> _What to do_
Retype all of the entries word for word.
(Exercise inputs)
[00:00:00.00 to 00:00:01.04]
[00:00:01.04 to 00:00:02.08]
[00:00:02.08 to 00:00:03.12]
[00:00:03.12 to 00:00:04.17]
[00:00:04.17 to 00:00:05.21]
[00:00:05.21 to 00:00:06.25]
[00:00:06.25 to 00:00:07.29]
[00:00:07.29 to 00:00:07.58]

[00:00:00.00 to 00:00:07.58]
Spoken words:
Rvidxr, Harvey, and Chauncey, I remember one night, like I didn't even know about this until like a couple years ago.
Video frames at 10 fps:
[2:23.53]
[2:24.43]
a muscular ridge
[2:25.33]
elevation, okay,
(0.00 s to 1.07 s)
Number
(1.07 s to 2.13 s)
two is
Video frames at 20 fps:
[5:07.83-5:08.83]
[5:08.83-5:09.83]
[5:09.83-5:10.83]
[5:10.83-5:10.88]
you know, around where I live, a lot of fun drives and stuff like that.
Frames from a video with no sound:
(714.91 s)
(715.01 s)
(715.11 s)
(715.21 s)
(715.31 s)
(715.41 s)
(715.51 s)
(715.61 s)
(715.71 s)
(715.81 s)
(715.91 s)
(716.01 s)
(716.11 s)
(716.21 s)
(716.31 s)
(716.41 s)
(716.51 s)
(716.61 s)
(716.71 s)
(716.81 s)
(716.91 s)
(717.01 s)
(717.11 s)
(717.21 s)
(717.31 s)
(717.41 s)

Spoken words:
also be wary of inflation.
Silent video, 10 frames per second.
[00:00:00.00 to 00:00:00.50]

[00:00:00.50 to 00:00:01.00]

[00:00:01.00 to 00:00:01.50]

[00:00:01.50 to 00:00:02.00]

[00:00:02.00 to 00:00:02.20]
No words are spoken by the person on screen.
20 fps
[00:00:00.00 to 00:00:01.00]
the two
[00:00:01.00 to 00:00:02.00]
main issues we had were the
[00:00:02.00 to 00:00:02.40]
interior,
(End Exercise inputs)
> _Written response_
[00:00:00.00 to 00:00:01.04]
[00:00:01.04 to 00:00:02.08]
[00:00:02.08 to 00:00:03.12]
[00:00:03.12 to 00:00:04.17]
[00:00:04.17 to 00:00:05.21]
[00:00:05.21 to 00:00:06.25]
[00:00:06.25 to 00:00:07.29]
[00:00:07.29 to 00:00:07.58]

[00:00:00.00 to 00:00:07.58]
Spoken words:
Rvidxr, Harvey, and Chauncey, I remember one night, like I didn't even know about this until like a couple years ago.
Video frames at 10 fps:
[2:23.53]
[2:24.43]
a muscular ridge
[2:25.33]
elevation, okay,
(0.00 s to 1.07 s)
Number
(1.07 s to 2.13 s)
two is
Video frames at 20 fps:
[5:07.83-5:08.83]
[5:08.83-5:09.83]
[5:09.83-5:10.83]
[5:10.83-5:10.88]
you know, around where I live, a lot of fun drives and stuff like that.
Frames from a video with no sound:
(714.91 s)
(715.01 s)
(715.11 s)
(715.21 s)
(715.31 s)
(715.41 s)
(715.51 s)
(715.61 s)
(715.71 s)
(715.81 s)
(715.91 s)
(716.01 s)
(716.11 s)
(716.21 s)
(716.31 s)
(716.41 s)
(716.51 s)
(716.61 s)
(716.71 s)
(716.81 s)
(716.91 s)
(717.01 s)
(717.11 s)
(717.21 s)
(717.31 s)
(717.41 s)

Spoken words:
also be wary of inflation.
Silent video, 10 frames per second.
[00:00:00.00 to 00:00:00.50]

[00:00:00.50 to 00:00:01.00]

[00:00:01.00 to 00:00:01.50]

[00:00:01.50 to 00:00:02.00]

[00:00:02.00 to 00:00:02.20]
No words are spoken by the person on screen.
20 fps
[00:00:00.00 to 00:00:01.00]
the two
[00:00:01.00 to 00:00:02.00]
main issues we had were the
[00:00:02.00 to 00:00:02.40]
interior,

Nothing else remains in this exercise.